Make an exact copy of the records, leaving out the images.

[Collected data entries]
■ ■ ■ ■

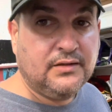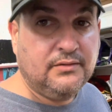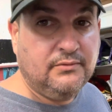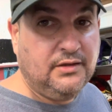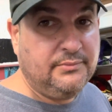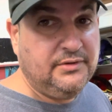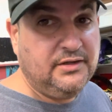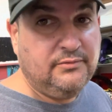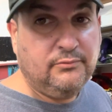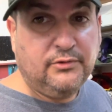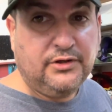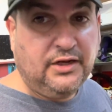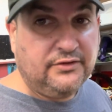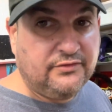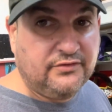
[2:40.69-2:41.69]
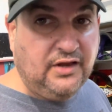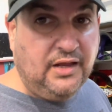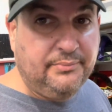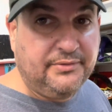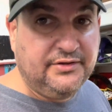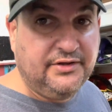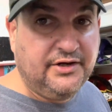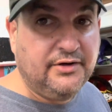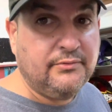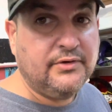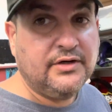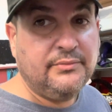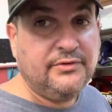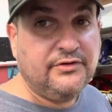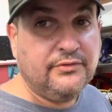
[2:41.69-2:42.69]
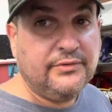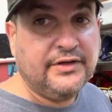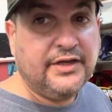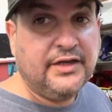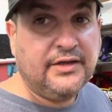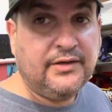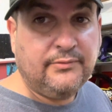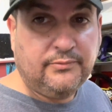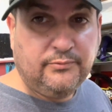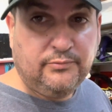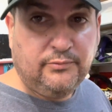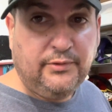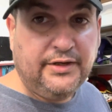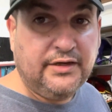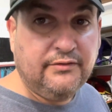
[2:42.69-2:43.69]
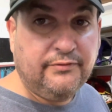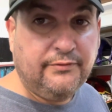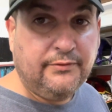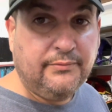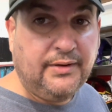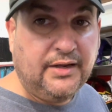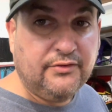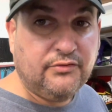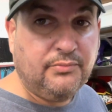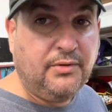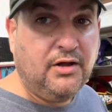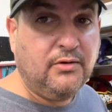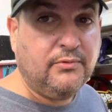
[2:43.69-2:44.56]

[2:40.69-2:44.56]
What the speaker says: I mean, we're not stopping there. We're going to be doing a wing for Mouseball.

■ ■ ■ ■

Answer below:
[2:40.69-2:41.69]
[2:41.69-2:42.69]
[2:42.69-2:43.69]
[2:43.69-2:44.56]

[2:40.69-2:44.56]
What the speaker says: I mean, we're not stopping there. We're going to be doing a wing for Mouseball.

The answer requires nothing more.